___ DATASET RECORDS ___
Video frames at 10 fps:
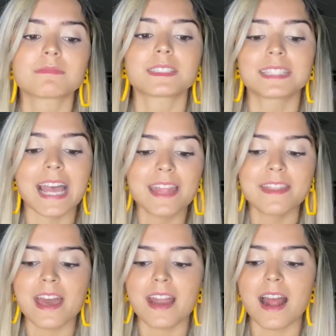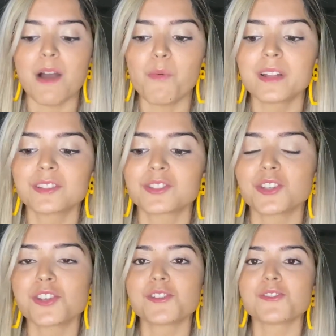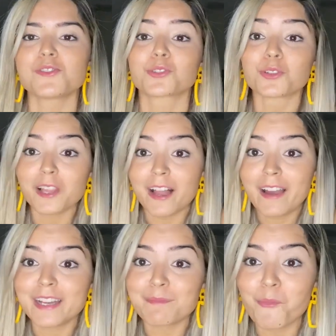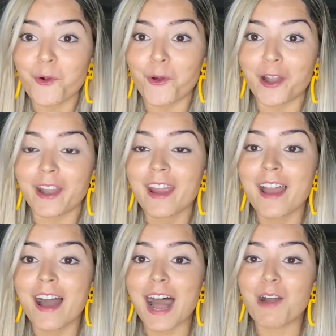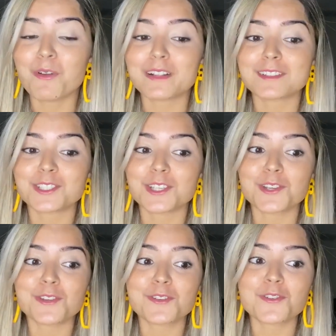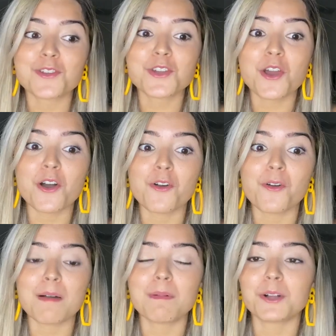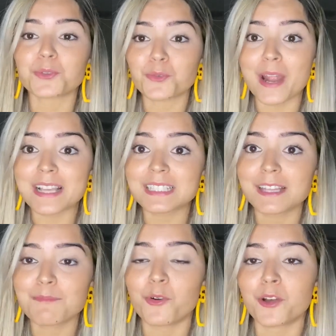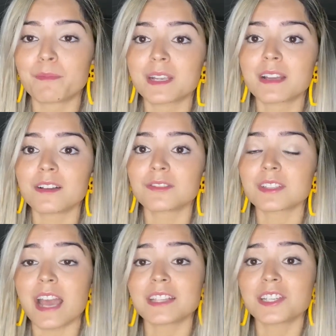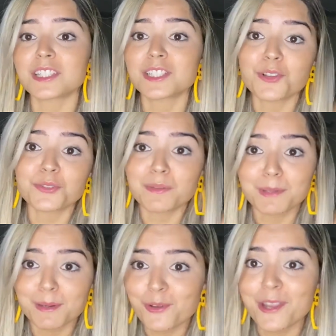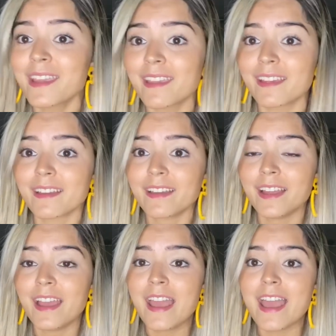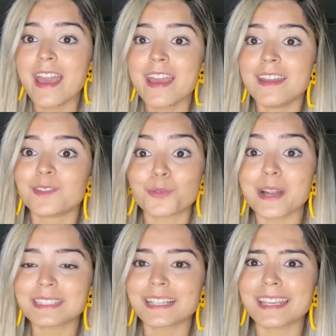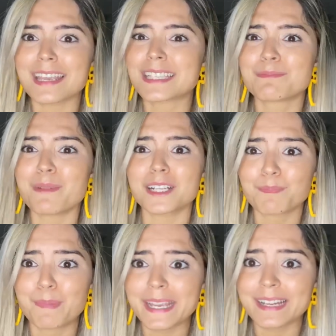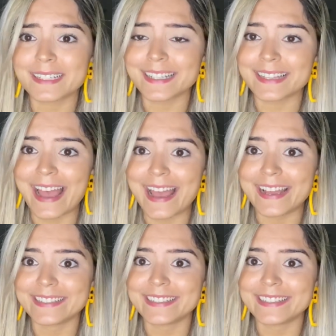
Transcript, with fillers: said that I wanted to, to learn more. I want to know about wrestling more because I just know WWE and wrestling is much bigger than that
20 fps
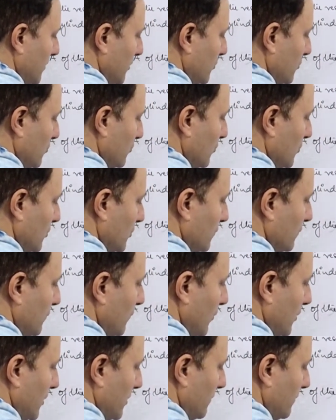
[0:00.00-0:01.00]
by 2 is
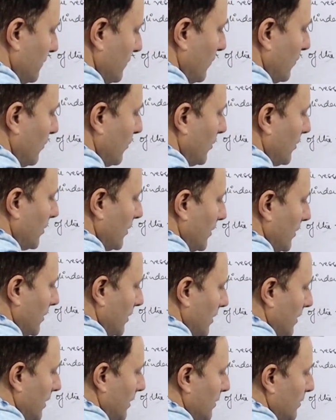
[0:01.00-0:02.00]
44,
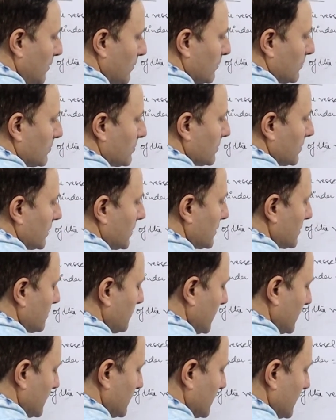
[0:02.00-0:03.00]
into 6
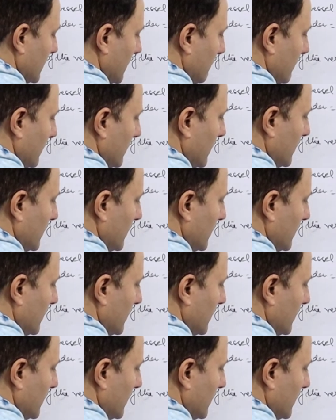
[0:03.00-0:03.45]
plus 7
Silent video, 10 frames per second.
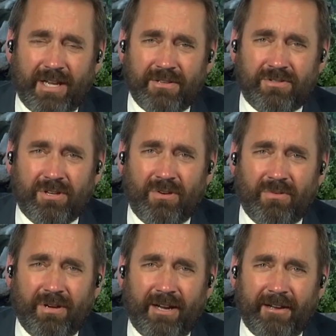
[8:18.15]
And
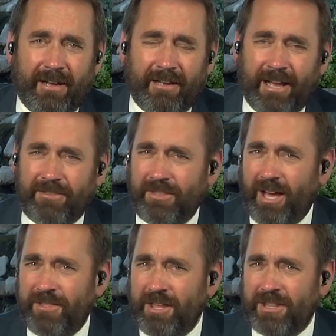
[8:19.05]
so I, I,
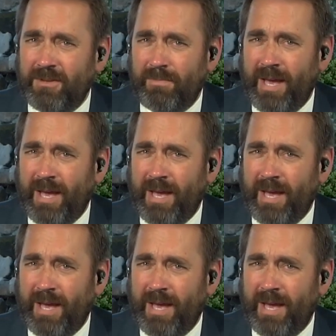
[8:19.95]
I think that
___
___ DATASET RECORDS ___
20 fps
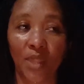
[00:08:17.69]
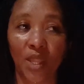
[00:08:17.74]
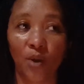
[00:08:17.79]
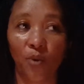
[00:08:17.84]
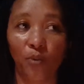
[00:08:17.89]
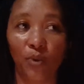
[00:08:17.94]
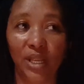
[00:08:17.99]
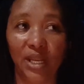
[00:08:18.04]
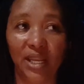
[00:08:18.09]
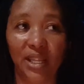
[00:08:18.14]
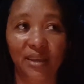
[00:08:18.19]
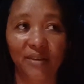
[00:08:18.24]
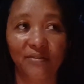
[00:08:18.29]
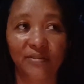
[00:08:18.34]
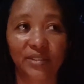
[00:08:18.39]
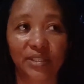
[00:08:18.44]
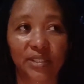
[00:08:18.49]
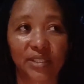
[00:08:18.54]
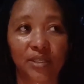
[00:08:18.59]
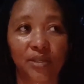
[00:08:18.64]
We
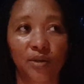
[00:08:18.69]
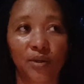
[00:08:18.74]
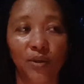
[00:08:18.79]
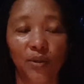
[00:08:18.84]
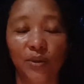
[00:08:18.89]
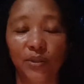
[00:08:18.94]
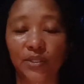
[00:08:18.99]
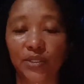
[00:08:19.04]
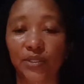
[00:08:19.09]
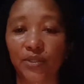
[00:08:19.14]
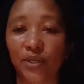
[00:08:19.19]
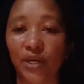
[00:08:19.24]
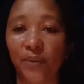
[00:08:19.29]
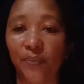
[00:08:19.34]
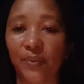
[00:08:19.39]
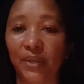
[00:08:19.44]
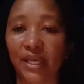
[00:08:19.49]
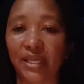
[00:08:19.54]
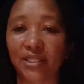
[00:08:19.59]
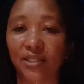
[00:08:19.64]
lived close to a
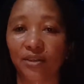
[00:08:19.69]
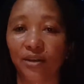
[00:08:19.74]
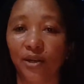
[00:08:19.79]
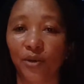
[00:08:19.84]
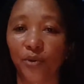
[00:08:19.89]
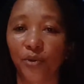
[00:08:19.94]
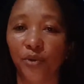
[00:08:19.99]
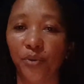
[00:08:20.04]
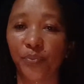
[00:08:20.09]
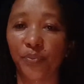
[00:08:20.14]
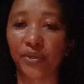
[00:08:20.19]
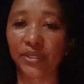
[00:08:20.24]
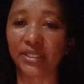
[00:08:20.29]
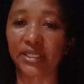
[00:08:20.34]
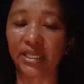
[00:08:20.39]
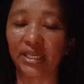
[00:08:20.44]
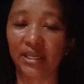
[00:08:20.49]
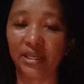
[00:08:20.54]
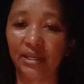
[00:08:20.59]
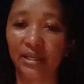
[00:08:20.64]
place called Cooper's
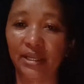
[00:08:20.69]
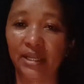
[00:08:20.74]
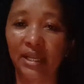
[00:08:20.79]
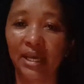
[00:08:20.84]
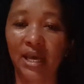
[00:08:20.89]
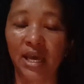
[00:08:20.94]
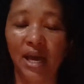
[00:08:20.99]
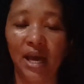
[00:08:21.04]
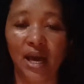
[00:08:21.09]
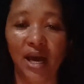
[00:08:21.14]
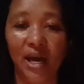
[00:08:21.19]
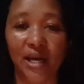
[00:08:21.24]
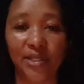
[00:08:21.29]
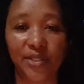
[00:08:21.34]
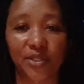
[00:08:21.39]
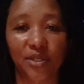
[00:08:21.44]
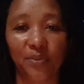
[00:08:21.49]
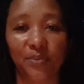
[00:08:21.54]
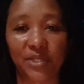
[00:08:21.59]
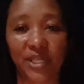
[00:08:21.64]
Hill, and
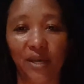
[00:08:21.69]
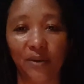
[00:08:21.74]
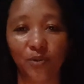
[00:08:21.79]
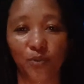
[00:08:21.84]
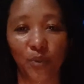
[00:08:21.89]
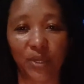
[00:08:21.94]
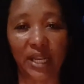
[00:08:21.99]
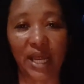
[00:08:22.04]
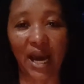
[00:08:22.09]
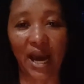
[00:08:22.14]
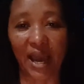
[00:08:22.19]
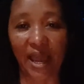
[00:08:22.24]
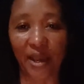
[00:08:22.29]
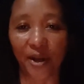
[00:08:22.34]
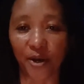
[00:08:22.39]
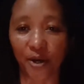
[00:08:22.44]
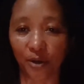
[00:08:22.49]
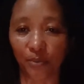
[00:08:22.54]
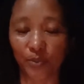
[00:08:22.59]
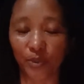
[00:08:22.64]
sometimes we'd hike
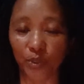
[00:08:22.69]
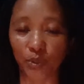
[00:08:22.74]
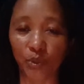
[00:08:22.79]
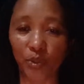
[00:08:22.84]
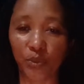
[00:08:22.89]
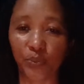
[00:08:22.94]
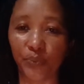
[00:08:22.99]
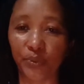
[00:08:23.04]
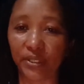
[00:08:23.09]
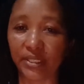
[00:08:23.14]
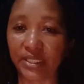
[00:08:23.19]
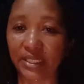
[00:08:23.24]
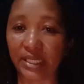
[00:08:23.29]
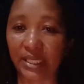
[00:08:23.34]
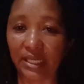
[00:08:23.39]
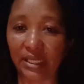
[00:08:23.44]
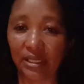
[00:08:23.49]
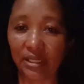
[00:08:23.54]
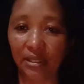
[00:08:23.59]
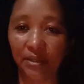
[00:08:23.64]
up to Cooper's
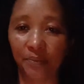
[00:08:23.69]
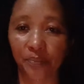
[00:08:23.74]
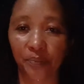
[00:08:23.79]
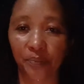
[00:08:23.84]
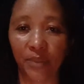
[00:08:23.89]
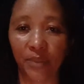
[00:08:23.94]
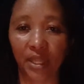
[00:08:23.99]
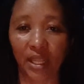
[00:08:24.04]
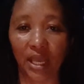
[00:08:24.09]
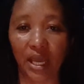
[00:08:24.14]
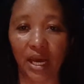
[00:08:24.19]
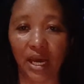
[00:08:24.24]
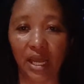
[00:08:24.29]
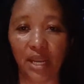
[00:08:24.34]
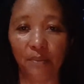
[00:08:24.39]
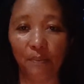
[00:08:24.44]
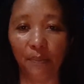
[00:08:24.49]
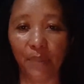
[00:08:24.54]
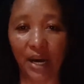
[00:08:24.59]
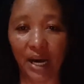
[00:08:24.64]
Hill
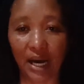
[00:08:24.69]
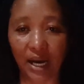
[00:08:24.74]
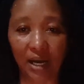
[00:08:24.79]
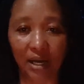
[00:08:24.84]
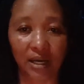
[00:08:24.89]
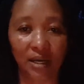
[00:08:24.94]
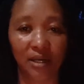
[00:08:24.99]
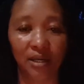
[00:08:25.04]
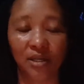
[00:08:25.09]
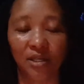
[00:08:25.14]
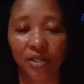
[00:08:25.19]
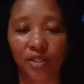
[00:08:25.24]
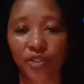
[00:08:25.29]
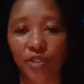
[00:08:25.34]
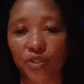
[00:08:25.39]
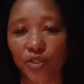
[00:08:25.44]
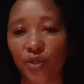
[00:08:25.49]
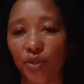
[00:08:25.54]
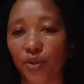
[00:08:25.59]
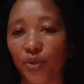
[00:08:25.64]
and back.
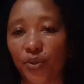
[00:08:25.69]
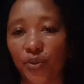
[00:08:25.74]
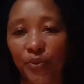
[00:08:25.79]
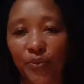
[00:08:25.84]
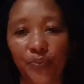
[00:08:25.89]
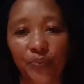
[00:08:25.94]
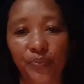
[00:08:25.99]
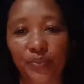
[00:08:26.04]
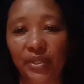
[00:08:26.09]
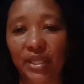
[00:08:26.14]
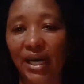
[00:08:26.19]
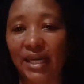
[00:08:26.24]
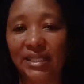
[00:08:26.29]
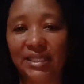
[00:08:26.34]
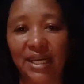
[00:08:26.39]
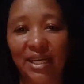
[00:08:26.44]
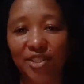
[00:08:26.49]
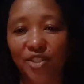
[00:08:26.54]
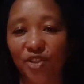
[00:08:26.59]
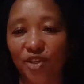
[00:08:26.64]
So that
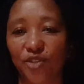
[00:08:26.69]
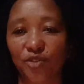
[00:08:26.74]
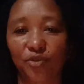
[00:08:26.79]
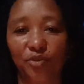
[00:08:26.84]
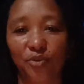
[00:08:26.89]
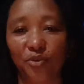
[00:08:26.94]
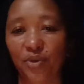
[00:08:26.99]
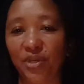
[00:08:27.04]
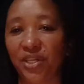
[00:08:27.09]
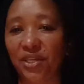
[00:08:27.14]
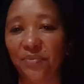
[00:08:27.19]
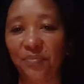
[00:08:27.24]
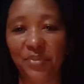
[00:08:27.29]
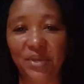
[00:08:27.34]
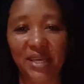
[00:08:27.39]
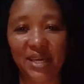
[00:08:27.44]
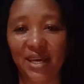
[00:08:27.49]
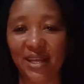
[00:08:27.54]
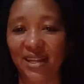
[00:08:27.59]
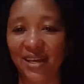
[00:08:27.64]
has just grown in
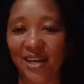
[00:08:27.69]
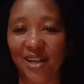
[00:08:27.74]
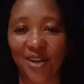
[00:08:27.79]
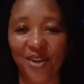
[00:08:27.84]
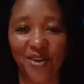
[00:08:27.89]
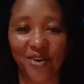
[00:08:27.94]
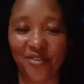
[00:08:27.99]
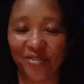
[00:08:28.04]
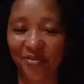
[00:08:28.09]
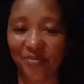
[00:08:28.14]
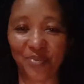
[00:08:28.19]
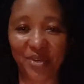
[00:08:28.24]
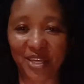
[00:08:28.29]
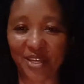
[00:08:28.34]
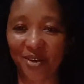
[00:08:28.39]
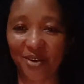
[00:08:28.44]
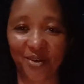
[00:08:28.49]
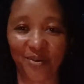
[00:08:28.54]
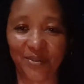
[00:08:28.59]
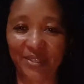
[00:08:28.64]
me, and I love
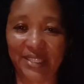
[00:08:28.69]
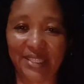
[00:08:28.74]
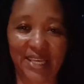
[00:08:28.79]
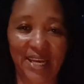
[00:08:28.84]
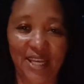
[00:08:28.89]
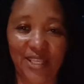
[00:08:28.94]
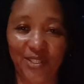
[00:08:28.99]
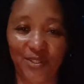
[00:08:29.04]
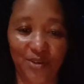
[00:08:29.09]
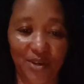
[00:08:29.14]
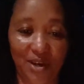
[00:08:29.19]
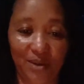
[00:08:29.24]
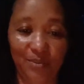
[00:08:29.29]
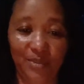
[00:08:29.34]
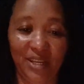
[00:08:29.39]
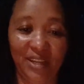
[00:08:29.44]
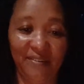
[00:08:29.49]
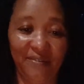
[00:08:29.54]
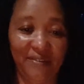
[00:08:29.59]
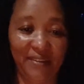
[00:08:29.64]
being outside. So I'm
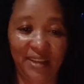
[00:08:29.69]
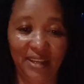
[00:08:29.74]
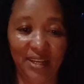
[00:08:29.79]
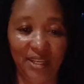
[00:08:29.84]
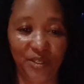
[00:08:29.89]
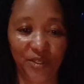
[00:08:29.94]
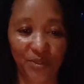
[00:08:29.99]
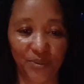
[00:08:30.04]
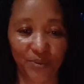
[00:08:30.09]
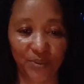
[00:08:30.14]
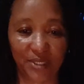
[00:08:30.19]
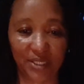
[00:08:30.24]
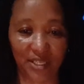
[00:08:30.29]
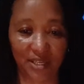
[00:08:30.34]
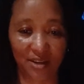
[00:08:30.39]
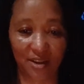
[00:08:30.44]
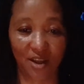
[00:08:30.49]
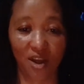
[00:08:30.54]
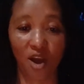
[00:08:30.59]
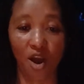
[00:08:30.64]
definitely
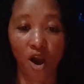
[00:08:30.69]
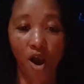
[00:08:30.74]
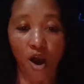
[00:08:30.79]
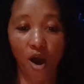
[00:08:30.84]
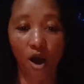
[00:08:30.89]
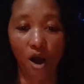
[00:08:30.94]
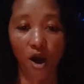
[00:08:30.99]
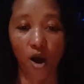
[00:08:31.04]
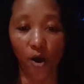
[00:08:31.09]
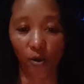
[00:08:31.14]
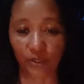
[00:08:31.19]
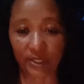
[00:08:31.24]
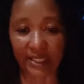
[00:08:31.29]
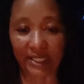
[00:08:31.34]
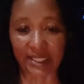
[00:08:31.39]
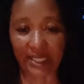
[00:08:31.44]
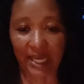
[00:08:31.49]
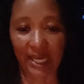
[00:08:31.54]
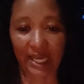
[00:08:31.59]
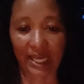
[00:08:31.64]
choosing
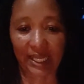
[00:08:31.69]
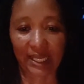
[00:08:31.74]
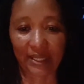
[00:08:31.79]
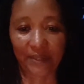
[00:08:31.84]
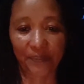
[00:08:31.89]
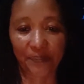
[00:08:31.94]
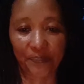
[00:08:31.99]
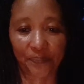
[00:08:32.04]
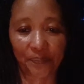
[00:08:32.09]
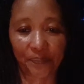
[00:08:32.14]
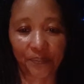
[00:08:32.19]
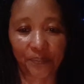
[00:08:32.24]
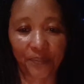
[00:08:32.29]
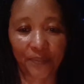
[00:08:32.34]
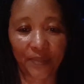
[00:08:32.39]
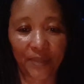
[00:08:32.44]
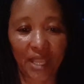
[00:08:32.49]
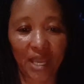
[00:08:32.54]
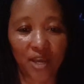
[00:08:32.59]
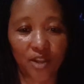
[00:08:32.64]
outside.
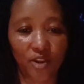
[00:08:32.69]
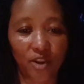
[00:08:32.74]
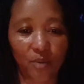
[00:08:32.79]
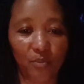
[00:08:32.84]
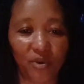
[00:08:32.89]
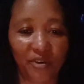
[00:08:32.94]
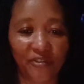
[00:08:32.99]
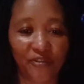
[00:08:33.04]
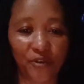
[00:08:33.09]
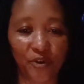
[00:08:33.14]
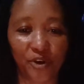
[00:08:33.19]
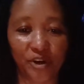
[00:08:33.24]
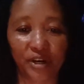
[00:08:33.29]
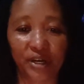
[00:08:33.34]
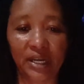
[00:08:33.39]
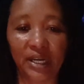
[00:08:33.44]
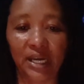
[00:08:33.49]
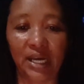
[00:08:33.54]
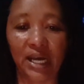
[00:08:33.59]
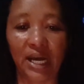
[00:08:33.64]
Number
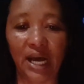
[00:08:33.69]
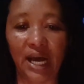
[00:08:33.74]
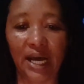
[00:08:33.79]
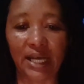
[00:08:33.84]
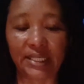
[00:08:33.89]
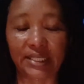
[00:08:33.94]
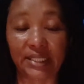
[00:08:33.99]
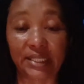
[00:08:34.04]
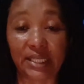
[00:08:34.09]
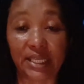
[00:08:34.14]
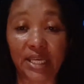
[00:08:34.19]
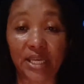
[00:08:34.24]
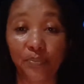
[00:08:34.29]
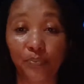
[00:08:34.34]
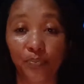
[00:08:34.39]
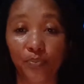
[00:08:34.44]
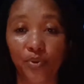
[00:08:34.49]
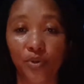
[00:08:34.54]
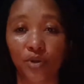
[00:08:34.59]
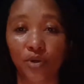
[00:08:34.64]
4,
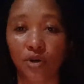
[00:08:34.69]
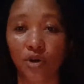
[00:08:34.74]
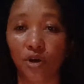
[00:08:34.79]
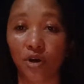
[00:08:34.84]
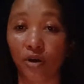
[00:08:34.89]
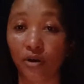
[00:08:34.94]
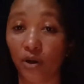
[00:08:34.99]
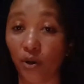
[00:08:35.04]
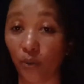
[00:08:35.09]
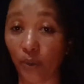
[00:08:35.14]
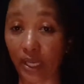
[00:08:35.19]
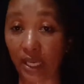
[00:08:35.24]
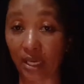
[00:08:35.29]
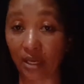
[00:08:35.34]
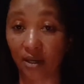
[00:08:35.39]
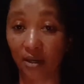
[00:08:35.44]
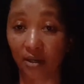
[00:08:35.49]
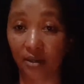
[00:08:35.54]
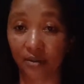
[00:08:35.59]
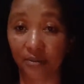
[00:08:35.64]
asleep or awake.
___
___ DATASET RECORDS ___
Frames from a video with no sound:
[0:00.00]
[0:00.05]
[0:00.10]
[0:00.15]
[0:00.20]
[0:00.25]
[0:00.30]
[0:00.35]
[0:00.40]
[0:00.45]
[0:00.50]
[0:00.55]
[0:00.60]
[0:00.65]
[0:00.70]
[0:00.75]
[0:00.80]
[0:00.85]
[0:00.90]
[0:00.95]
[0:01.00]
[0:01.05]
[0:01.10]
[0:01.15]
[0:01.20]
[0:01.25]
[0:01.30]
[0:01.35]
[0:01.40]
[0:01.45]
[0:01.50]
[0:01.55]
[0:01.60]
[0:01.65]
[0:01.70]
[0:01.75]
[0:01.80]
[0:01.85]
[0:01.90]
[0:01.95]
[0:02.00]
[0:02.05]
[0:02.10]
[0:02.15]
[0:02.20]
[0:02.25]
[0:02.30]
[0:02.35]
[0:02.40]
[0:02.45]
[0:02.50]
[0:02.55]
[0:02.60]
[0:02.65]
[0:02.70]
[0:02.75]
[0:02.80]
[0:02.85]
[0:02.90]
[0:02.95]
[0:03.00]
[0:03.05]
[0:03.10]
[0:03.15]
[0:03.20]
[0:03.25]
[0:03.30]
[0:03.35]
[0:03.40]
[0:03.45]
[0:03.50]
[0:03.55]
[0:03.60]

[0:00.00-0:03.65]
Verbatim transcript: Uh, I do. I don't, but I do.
___
# EXERCISE
Figure out how many lines in the entries above contain "with". Write only that number.

# EXERCISE SOLUTION
2